Lower-earning millennials will be most affected by scrapping the state pension triple lock, losing up to 5.2 per cent of their retirement income, new research from Pensions Policy Institute (PPI) shows.
Under the current triple lock system, the state pension increases each year in line with whichever is the highest: consumer price inflation (CPI), average earnings growth or 2.5 per cent.
The research found that a 27-year-old assumed to be earning £19,000 at the age of 40 would have a pension income 2 per cent lower if the 2.5 per cent lower limit was removed and 5 per cent lower if the state pension was just linked to earnings growth.

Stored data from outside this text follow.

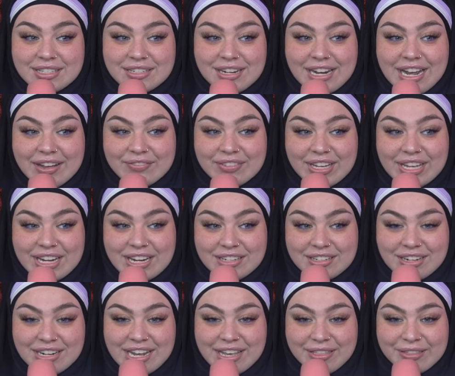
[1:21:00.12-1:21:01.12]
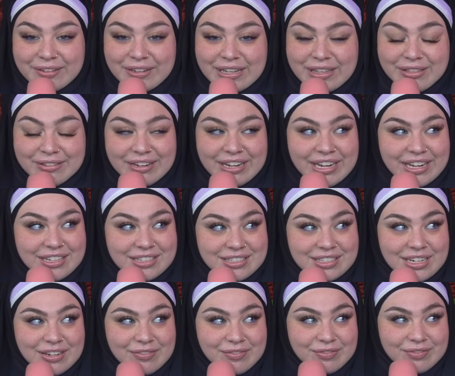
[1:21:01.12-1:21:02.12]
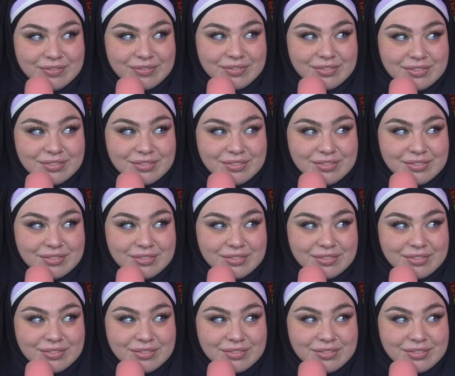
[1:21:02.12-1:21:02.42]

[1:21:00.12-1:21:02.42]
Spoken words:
cancer, I have to get it done at 33 instead of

This is because by the time the first millennials reach state pension age, the triple lock would have been in effect for around 40 years and would have had a longer period to influence the benefit's level.
If the individual is a higher earner – aged 27 in 2017 assumed to earn £49,000 at age 40 – their retirement income will be slashed by 1.9 per cent under a double lock or 3.7 per cent under earnings growth alone.
The report said: "The proportional impact of a change in state pension uprating on an individual’s total retirement income depends on how reliant they are on the state pension."
This year, the state pension will go up in line with consumer price inflation, which hit 3 per cent in September.
In its manifesto for last year’s snap election, the Conservative party proposed scrapping the 2.5 per cent lower limit after 2020.
But following the election results, the government was forced to abandon this idea in order to secure parliamentary support from Northern Ireland’s DUP, which disappointed the pensions industry.
For a low earner aged 27 in 2017, assuming to earn £19,000 at age 40, replacing a triple lock for a double lock – the greater of CPI or earnings – would represent a 2.5 per cent savings cut.
The report, sponsored by Standard Life, showed that this percentage goes up to 5.2 per cent if only the earnings growth is used to increase state pensions.
Jamie Jenkins, head of pension strategy at Standard Life, said that the idea the triple lock can be kept forever was "unrealistic".
"The question is when to change it," he added.
The PPI’s research also considered the impact of the latest auto-enrolment review on millennials pension pots.
The Department for Work & Pensions published its review of auto-enrolment in December, where it announced that the minimum age for workers to be included into workplace pension schemes will be reduced from 22 to 18-years-old, and it will change the way pension contributions are calculated by the mid-2020s.
According to the report, removing the lower earnings limit and automatically enrolling at age 18 means that a medium earner – around £34,000 – could achieve a pension pot of £146,200, 32 per cent higher than under the current policy.